Pharmacists' workload contributes to errors

April 24, 2007

Tucson, AZ -- High workloads for pharmacists increase the potential for medication errors, says a new study by University of Arizona College of Pharmacy researchers published in the May issue of the journal Medical Care.

The study was conducted by a team of researchers led by College of Pharmacy professor Daniel C. Malone, Ph.D., who is also a member of the Arizona Center for Education and Research on Therapeutics at the Critical Path Institute.

Researchers reviewed data submitted to insurance companies from 672 pharmacies in 18 metropolitan regions. The pharmacies filled an average of 18,000 prescriptions from January to March 2003, or 1,375 prescriptions per week. During that time, the average number of potentially harmful drug-drug interactions dispensed by each pharmacy was 32.1.

The pharmacies employed an average of 1.2 pharmacists for each hour the store was open, and each pharmacist filled an average of 14.1 prescriptions per hour. The risk of dispensing potentially harmful combinations of medications that could result in a drug interaction increased by 3 percent for each additional prescription filled per hour.
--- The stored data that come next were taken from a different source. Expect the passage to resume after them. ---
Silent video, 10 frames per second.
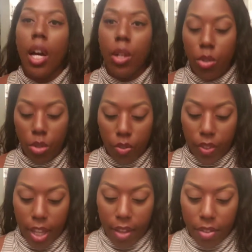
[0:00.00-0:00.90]
I don't know if
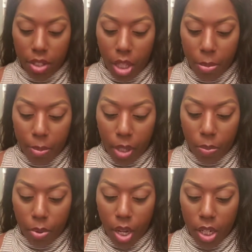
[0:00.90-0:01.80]
they have the same amount
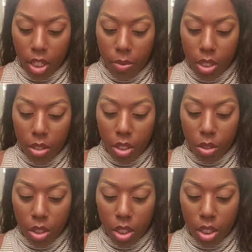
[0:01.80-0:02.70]
of product in them.
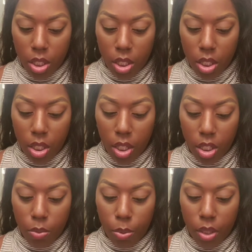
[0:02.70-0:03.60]
This is
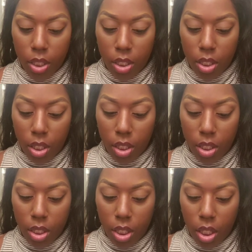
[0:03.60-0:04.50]

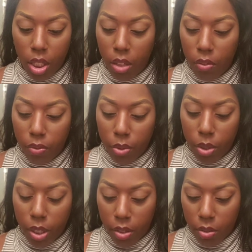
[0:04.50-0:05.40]
6.16
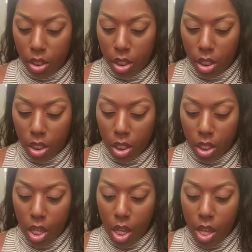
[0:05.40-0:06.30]
fluid ounces,
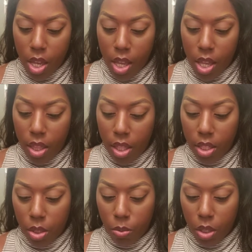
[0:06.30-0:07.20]
and
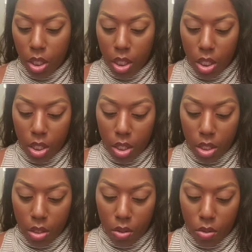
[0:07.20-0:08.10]
this one
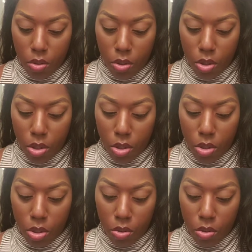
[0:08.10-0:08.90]
is...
The study also found that computerized interaction alerts and telephone, Internet, and fax systems--which are intended to decrease pharmacist workload and increase the efficiency of prescription receipt and filling--also were associated with an increase in the number of prescriptions dispensed for medications that could interact.

"It appears that prescription volume is exceeding capacity and that automation and other pharmacy staffing may not sufficiently compensate for the increased pharmacist workload," Malone says. "Additional research is needed to confirm and clarify this study, but our findings are consistent with other reports concerning workload and medication errors. We need to take a closer look at what we can do better in community pharmacies to reduce potentially dangerous interactions between dispensed medicines."
-end-
The study was supported by a grant from the Agency for Healthcare Research and Quality's Centers for Research and Education on Therapeutics (CERTs) program. The mission of the CERTs program is to conduct research and provide education that advances the optimal use of drugs, medical devices, and biological products. The Arizona Center for Education and Research on Therapeutics at The Critical Path Institute is one of 11 national CERTs.